Sales & Operations

Why Contractors Lose Jobs in the First 60 Seconds of a Call

You didn't lose the job because your price was too high. You didn't lose it because another contractor had better reviews. In most cases, you lost it because something went wrong in the first sixty seconds of the call — and you never knew it happened.

You didn't lose the job because your price was too high. You didn't lose it because another contractor had better reviews. In most cases, you lost it because something went wrong in the first sixty seconds of the call — and you never knew it happened.

The Voicemail Problem

The most common way to lose a job in the first sixty seconds is to not answer the phone at all. A homeowner who searches Google for a contractor and finds your number is ready to act right now. They're not going to leave a voicemail and wait. They're going to hang up and call the next number on the page.
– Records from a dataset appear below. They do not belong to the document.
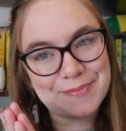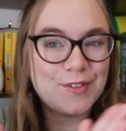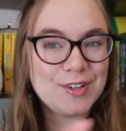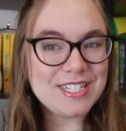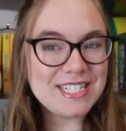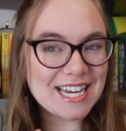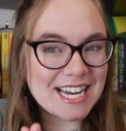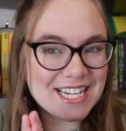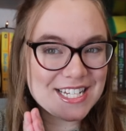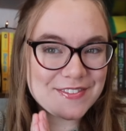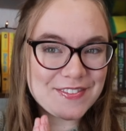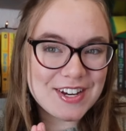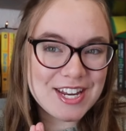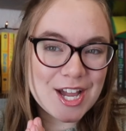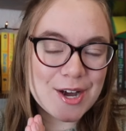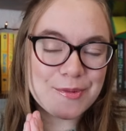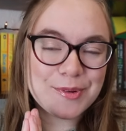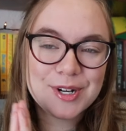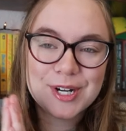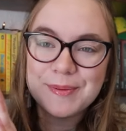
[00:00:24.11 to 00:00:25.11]
For today's
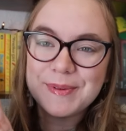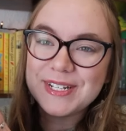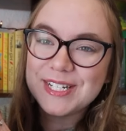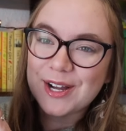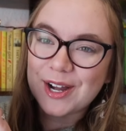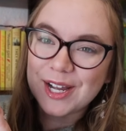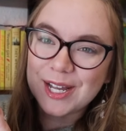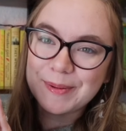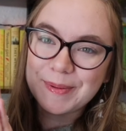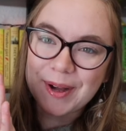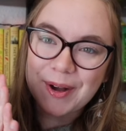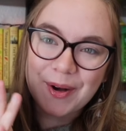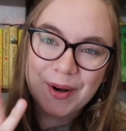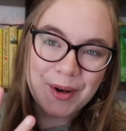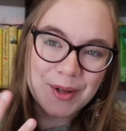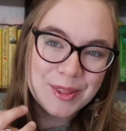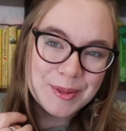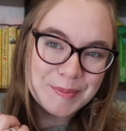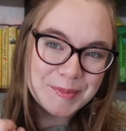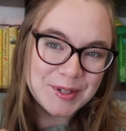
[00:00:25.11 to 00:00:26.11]
video we're going to be talking about
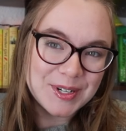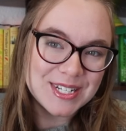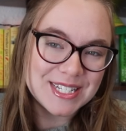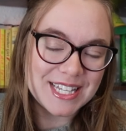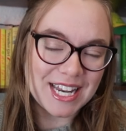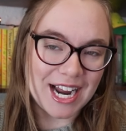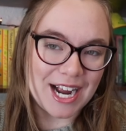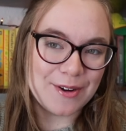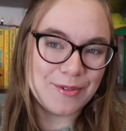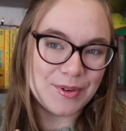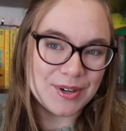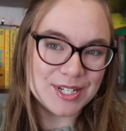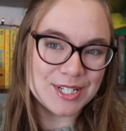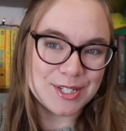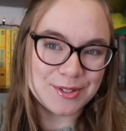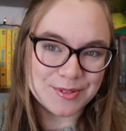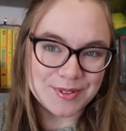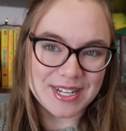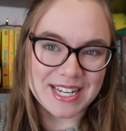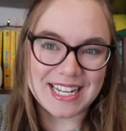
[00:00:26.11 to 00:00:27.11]
all the books that I want
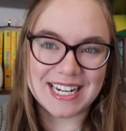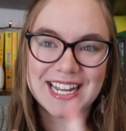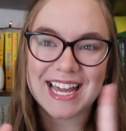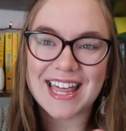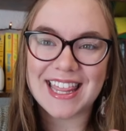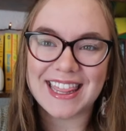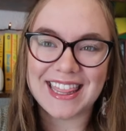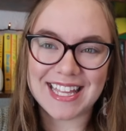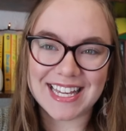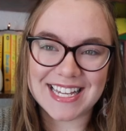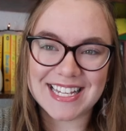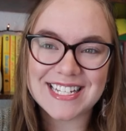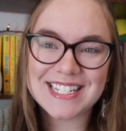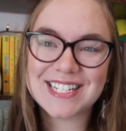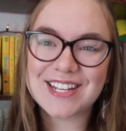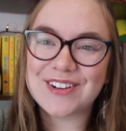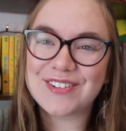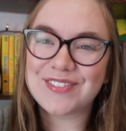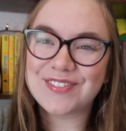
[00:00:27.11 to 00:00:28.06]
to read this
Studies across the home services industry consistently show that the contractor who responds fastest wins the job at a disproportionate rate — even if their price is slightly higher, even if their reviews are slightly fewer. Speed signals availability. Availability signals capacity. Capacity signals that you're a real, operating business rather than a side project.

If you can't answer every call yourself, that's fine — but someone needs to. If your operation is small, forward to your cell. If you're running multiple crews, designate someone for call handling during business hours and after hours. Voicemail is the most expensive feature on your phone.

The Generic Greeting

When a homeowner calls about a leak or a flooded basement, they want to speak with someone who knows what they're dealing with. A greeting that sounds identical to the way you'd answer a call from your accountant doesn't set that tone.

Compare: "Hello, ABC Restoration, how can I direct your call?" versus "ABC Restoration, Mike speaking — what's going on?" The second version is three words longer and communicates an entirely different relationship to the work. It says: I'm a person, I'm engaged, I'm already thinking about your problem.

Small language shifts matter more than most contractors realize. The first words out of your mouth either build confidence or require you to rebuild it. There's no neutral.

Putting Them on Hold Immediately

Answering the phone and then immediately asking "can I put you on hold for a moment?" is one of the fastest ways to lose an emergency caller. They called because something is wrong right now. Being asked to wait — immediately — sends the message that you're not ready for them.

If you genuinely can't give thirty seconds of attention at the moment you answer, let the call go to a system that handles it better — a live answering service, a dedicated dispatcher, anything that won't open with a hold request. The hold, in the first moment of an emergency call, functions as a dismissal even when it isn't intended that way.

Over-Qualifying Before Committing

Some contractors spend the first sixty seconds asking screening questions before the homeowner has any idea whether they're going to be helped. What's the address? What type of damage? How long has it been happening? Do you have insurance? Is this a rental or owner-occupied?

These are all legitimate questions — but asked in rapid succession before any expression of capability or commitment, they communicate something unintended: that you're figuring out whether you want the job before you tell them you can help.

The homeowner's emotional state during an emergency is not receptive to an intake process. They need to hear — very early in the call — that you handle this, that you can come, and that they're not alone in dealing with it. The intake can happen. It just can't happen first.

Uncertainty About Availability

If someone calls about active water damage and asks "can you come today," the answer needs to be yes — or a specific alternative time — immediately. "Let me check our schedule and call you back" is not a viable answer for an emergency service. The homeowner will hang up and call a competitor before you finish checking.

This requires knowing your capacity before calls come in, not during them. Do you have crew available tonight? Is there a backup arrangement if you don't? Emergency restoration is a real-time service. Real-time services require real-time answers.

If your honest answer is "we can't make it until tomorrow morning," say that clearly, give the specific time, and briefly explain why it's still the right choice. Don't hedge, don't stall, don't call back in twenty minutes with an answer you should have had ready.

What the Best Sixty Seconds Looks Like

Quick answer. Clear introduction. Immediate acknowledgment of the problem. One or two stabilizing instructions if it's active damage. Commitment to being there at a specific time. Brief, confident mention of insurance handling. That's it.

Seven or eight things, all of them doable in sixty seconds. But they require preparation — not improvisation. Write out your emergency call script. Practice it. Have every person on your team who answers phones practice it. Time how long it takes. Refine it.

The sixty-second window isn't a metaphor. It's approximately how long a homeowner will give you before they've decided whether you're the right choice. Use that time with intention.